Your instructions
From the listing below, extract every line containing "video".

Supplied material section start

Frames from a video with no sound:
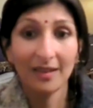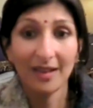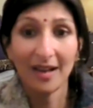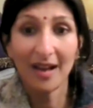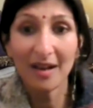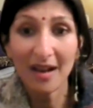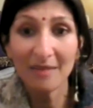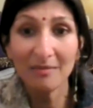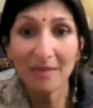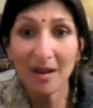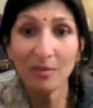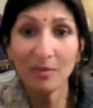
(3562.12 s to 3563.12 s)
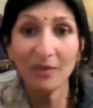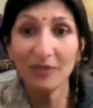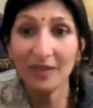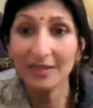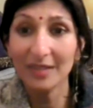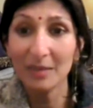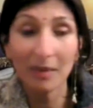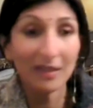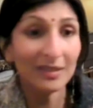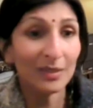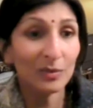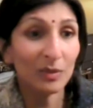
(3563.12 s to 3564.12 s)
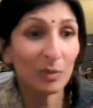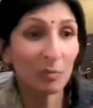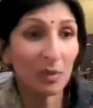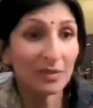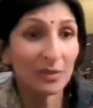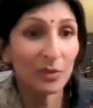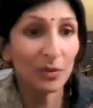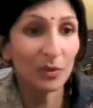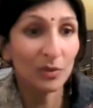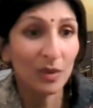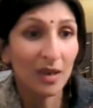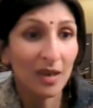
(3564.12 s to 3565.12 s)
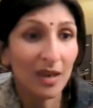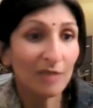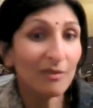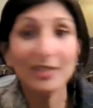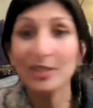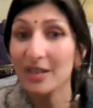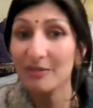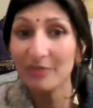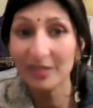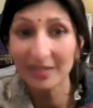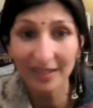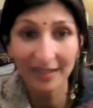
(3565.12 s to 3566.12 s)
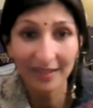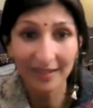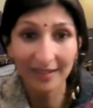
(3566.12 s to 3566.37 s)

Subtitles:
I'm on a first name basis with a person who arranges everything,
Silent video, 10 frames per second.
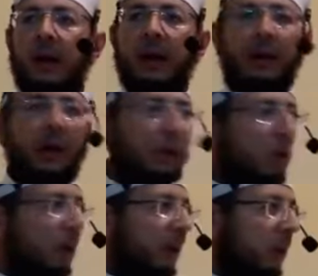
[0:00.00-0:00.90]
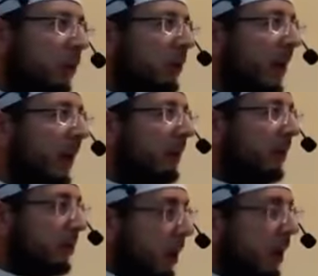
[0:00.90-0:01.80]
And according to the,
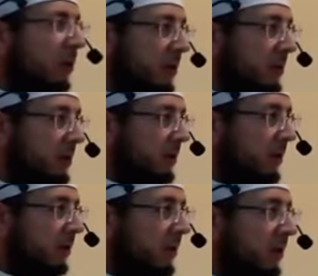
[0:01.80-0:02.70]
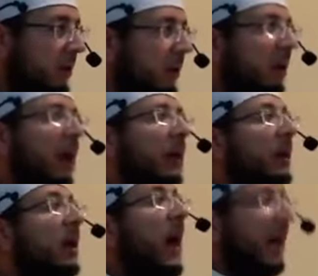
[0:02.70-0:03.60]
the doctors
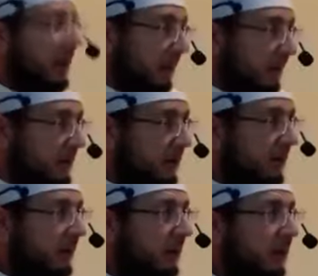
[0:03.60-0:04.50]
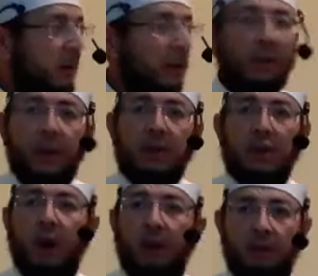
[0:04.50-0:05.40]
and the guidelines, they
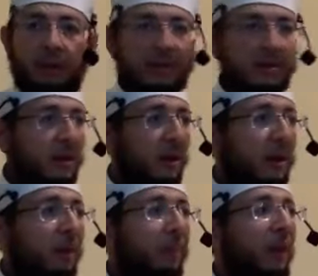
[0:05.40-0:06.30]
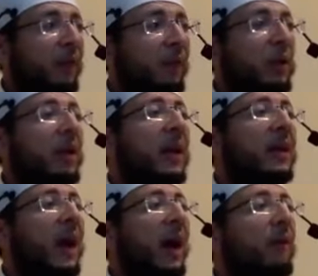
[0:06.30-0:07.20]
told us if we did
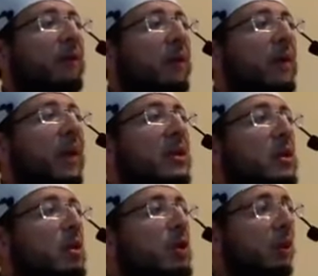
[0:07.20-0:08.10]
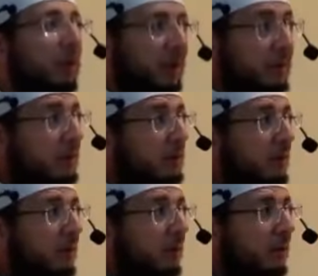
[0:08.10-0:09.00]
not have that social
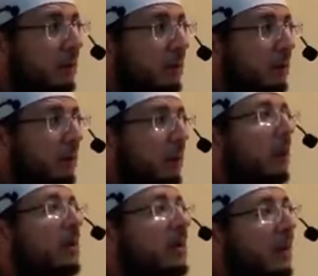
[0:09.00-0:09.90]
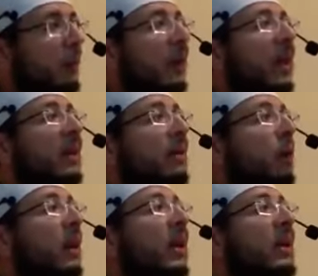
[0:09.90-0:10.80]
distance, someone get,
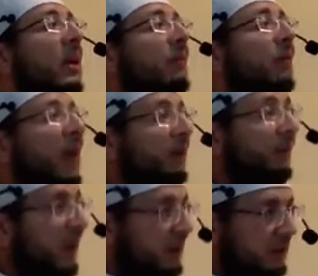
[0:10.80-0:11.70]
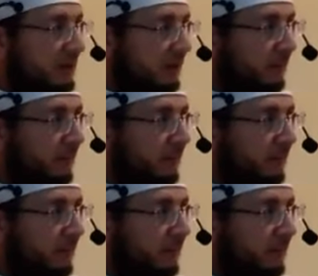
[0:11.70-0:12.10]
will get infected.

Supplied material section end

Answer to the problem
Frames from a video with no sound:
Silent video, 10 frames per second.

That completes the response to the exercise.